*** DATA TO USE ***
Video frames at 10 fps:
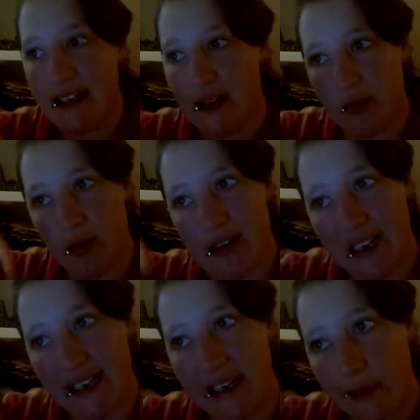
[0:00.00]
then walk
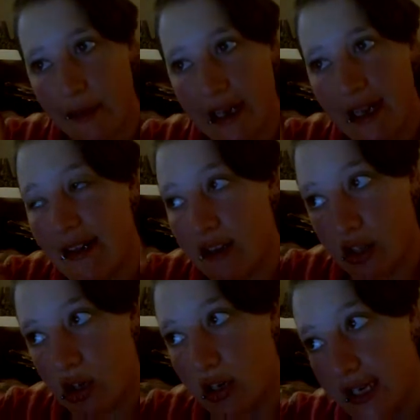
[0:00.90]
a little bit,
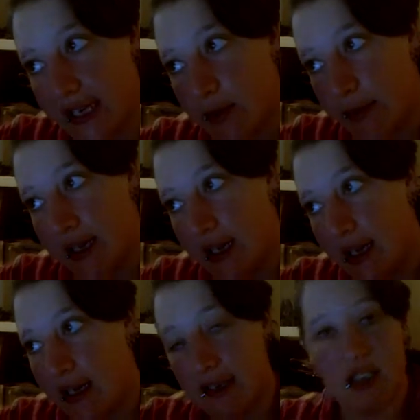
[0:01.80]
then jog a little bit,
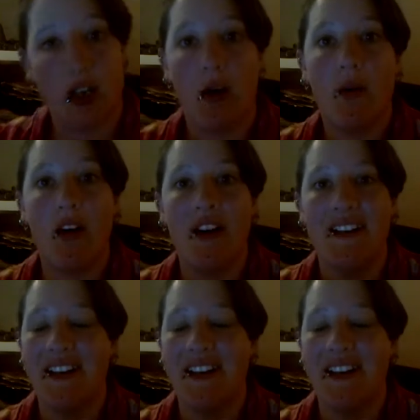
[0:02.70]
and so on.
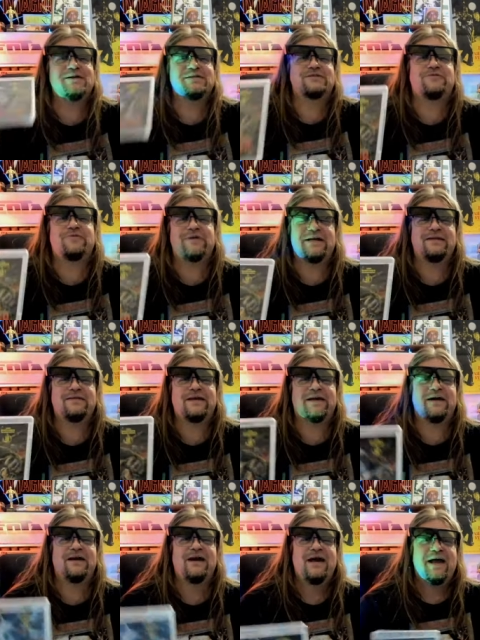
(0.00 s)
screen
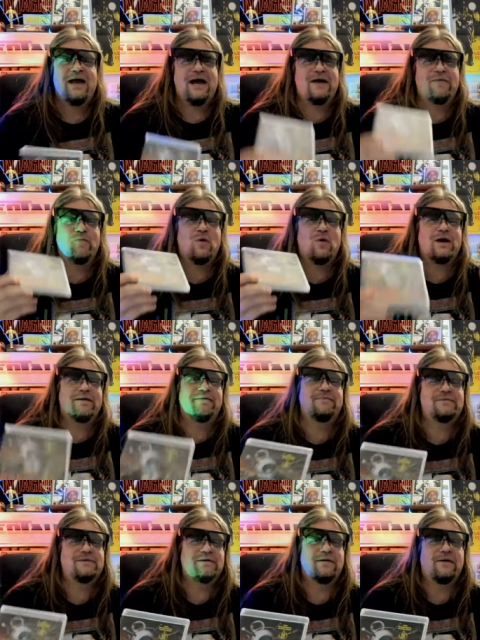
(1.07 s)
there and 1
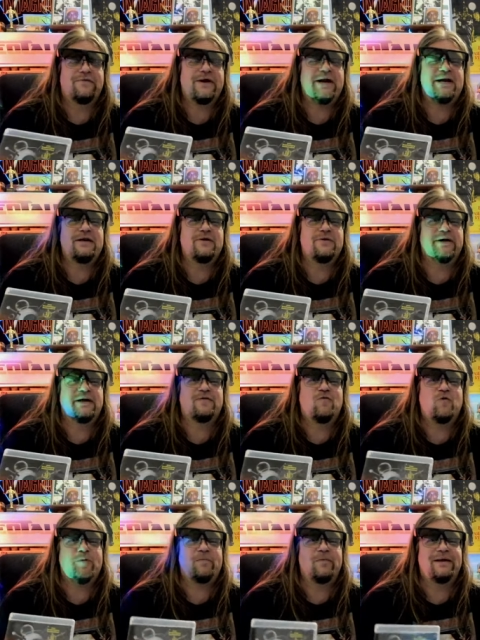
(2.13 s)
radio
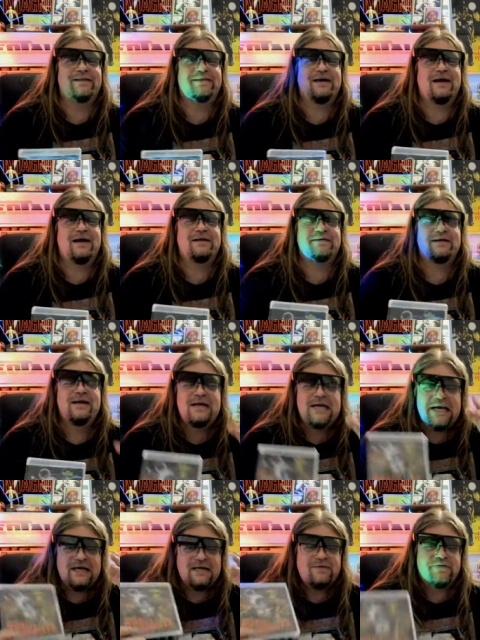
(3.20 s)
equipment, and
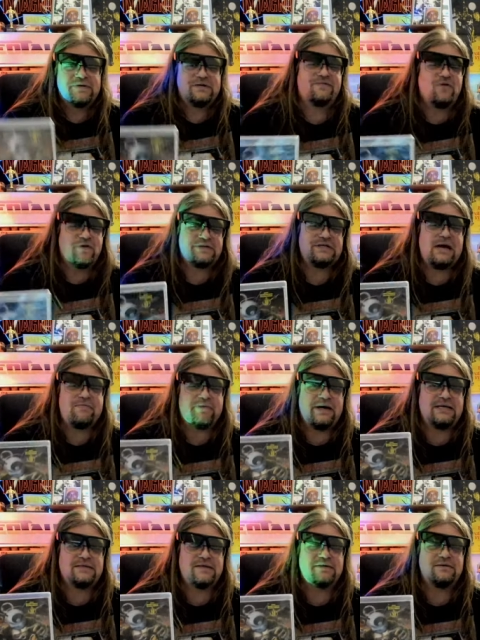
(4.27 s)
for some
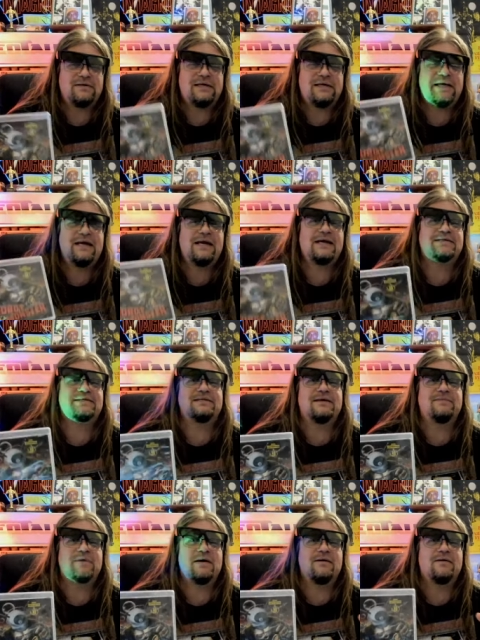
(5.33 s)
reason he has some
*** End of DATA TO USE ***
TASK TO CARRY OUT: Without the pictures, print the records in full, exactly as they appear.

SOLUTION BELOW:
Video frames at 10 fps:
[0:00.00]
then walk
[0:00.90]
a little bit,
[0:01.80]
then jog a little bit,
[0:02.70]
and so on.
(0.00 s)
screen
(1.07 s)
there and 1
(2.13 s)
radio
(3.20 s)
equipment, and
(4.27 s)
for some
(5.33 s)
reason he has some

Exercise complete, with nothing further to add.